A diferença não está nem no fundamento que possa haver para a proposição, visto que não o usámos para formar a crença, nem no fundamento das crenças, que é análogo em ambos os casos. A diferença está na crença em si. Não há só uma forma de aceitar algo como verdadeiro. É possível crer de maneiras diferentes. E eu creio que o protão tem uma massa 1836 vezes maior que a do electrão, reconhecendo que não sei substanciar devidamente essa hipótese mas na condição de poder fazê-lo se o quiser. Ou seja, na condição de haver resultados que suportam a proposição, de eu poder ter acesso a esses resultados e que, se me der ao trabalho de os compreender, de concordar que a proposição tem fundamento. Estas premissas são uma condição necessária para a minha crença. Se suspeitar que alguma destas é falsa deixo de confiar na proposição que o protão tem 1836 vezes a massa do electrão. Deixo de crer.
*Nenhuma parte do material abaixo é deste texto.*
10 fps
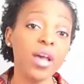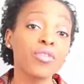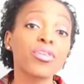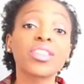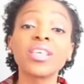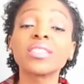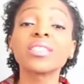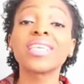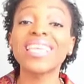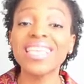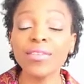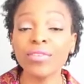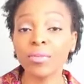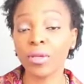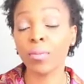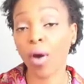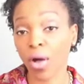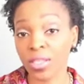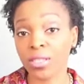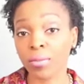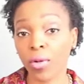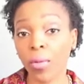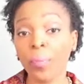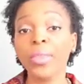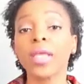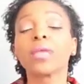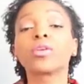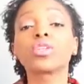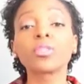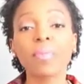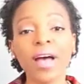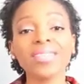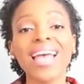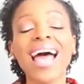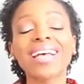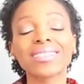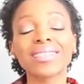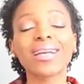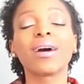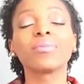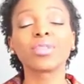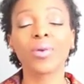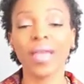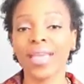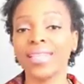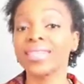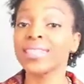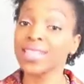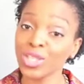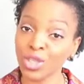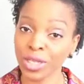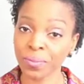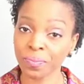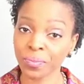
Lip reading: For this to even be possible, your spouse has to come to a decision.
A crença do cristão é diferente. O cristão que crê que Maria era virgem não está a assumir que, algures, existem os exames ginecológicos necessários para substanciar esta proposição, que pode ter acesso a esses registos e que, se os analisar cuidadosamente, concluirá que Maria era mesmo virgem. Esta sua crença não é condicional. Não depende de assumir que há fundamento objectivo para a proposição. É uma crença categórica. O cristão crê. Ponto final.
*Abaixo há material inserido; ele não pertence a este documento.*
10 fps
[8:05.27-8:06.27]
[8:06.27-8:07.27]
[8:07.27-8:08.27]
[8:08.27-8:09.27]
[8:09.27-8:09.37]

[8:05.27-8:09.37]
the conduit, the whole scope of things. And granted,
Esta é uma razão importante para a incompatibilidade entre a ciência e as religiões. Como as crenças científicas são todas condicionadas à premissa de haver fundamento objectivo, acessível e compreensível, para as proposições em que se crê, os cientistas têm uma exigência quase paranóica de registos de resultados, descrições detalhadas dos procedimentos, conclusões cautelosas, crítica aberta, verificação independente e todo esse aparato que nos dá confiança que, quando chegam a acordo acerca de algo, há por trás um forte fundamento para o que defendem. As religiões fazem o contrário. A crença incondicional e dogmática vira as religiões para dentro, para as suas figuras de autoridade ou escritos sagrados onde o fundamento último de tudo é o mistério insondável da fé.
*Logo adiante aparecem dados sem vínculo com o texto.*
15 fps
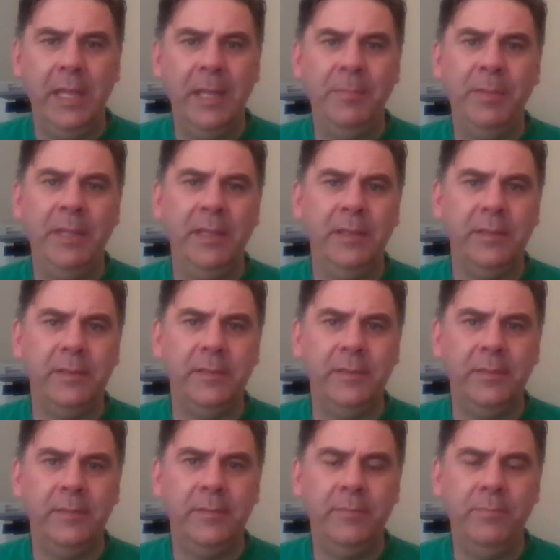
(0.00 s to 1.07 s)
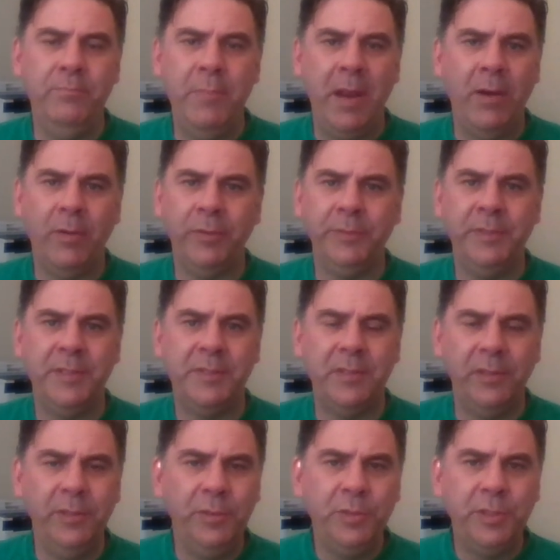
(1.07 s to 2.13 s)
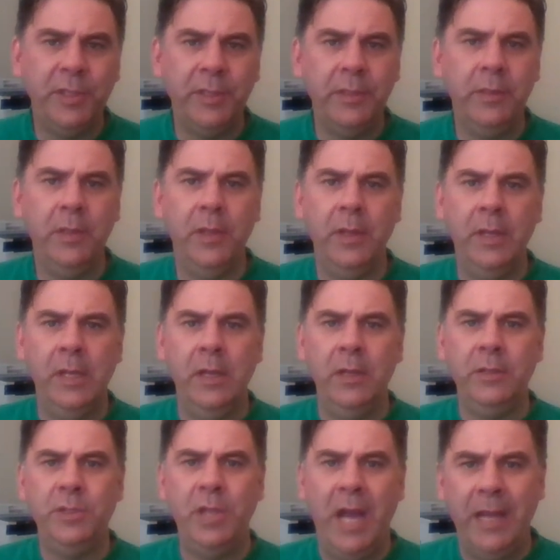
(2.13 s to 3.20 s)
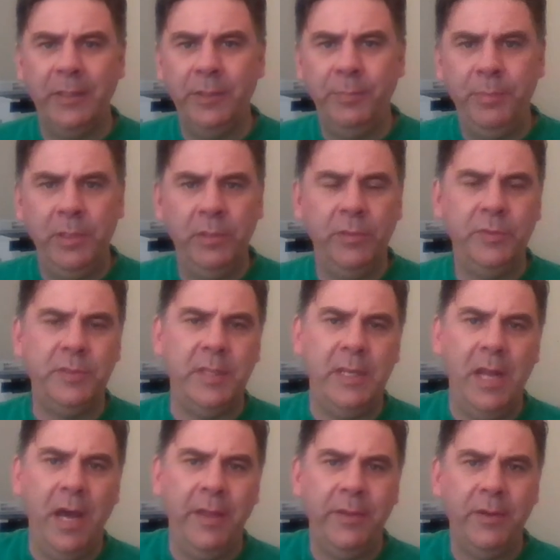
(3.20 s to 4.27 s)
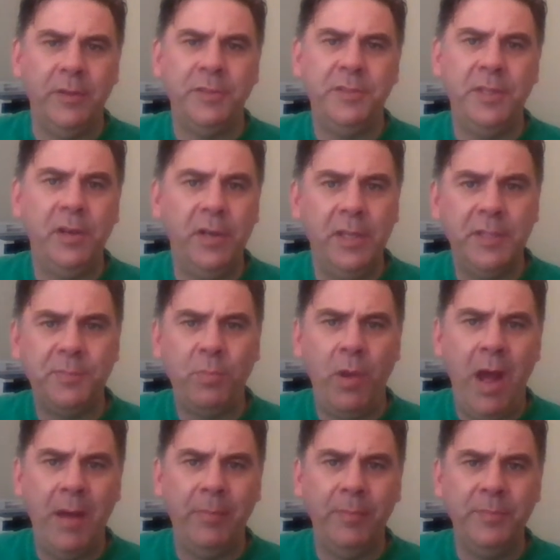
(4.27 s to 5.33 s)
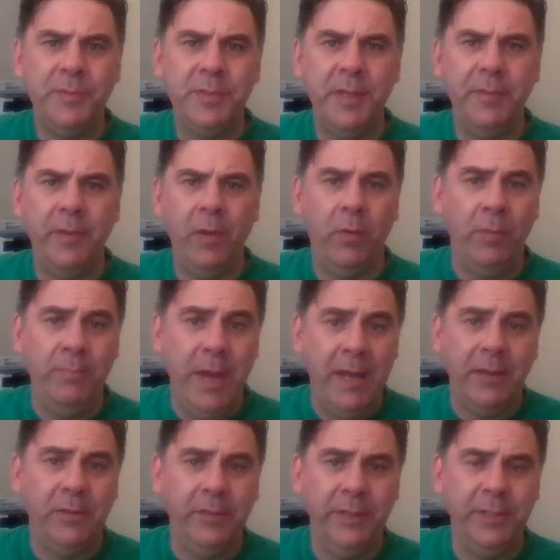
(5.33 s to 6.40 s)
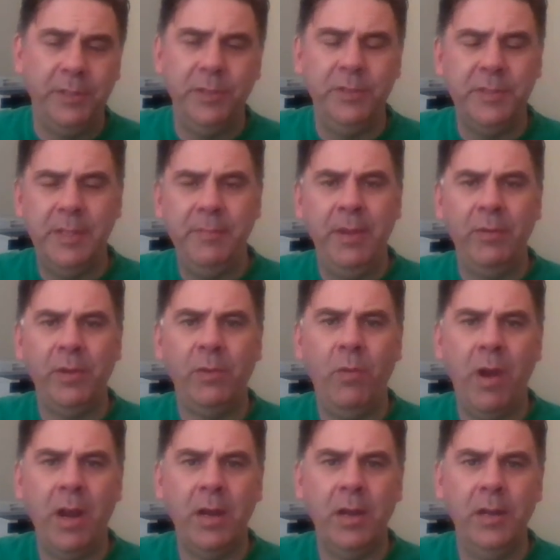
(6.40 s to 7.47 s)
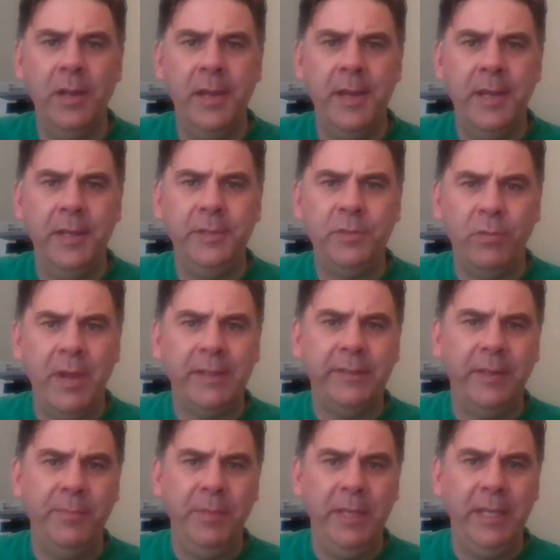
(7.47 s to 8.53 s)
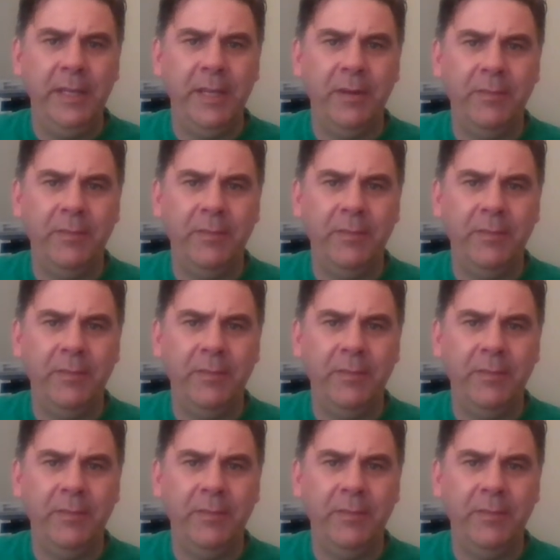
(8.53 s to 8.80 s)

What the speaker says: imminent marital dissolution, child abuse, and other serious problems that, or medical issues that may require direct and immediate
Esta diferença está na atitude. Na crença em si. Nem sequer depende da proposição em que se crê. Um podia acreditar que Maria era virgem por julgar haver registos médicos que o confirmassem e outro acreditar categoricamente, por fé, que o protão tem 1836 vezes a massa do electrão. Não há garantia que a crença condicional nunca falhe, porque temos sempre informação incompleta. Nem é certo que a crença incondicional só leve a aceitar proposições falsas. Até um relógio parado está certo duas vezes por dia. Mas há uma grande diferença entre estas atitudes, tanto na probabilidade de acertar mais perto da realidade como, e principalmente, na capacidade de corrigir erros e melhorar a qualidade das crenças que se tem.
* Mas, infelizmente, as franjas são enormes, quando consideramos o mundo todo…
** Com cada religião a defender, nem que seja em nota de rodapé, que as suas crenças são as mais verdadeiras.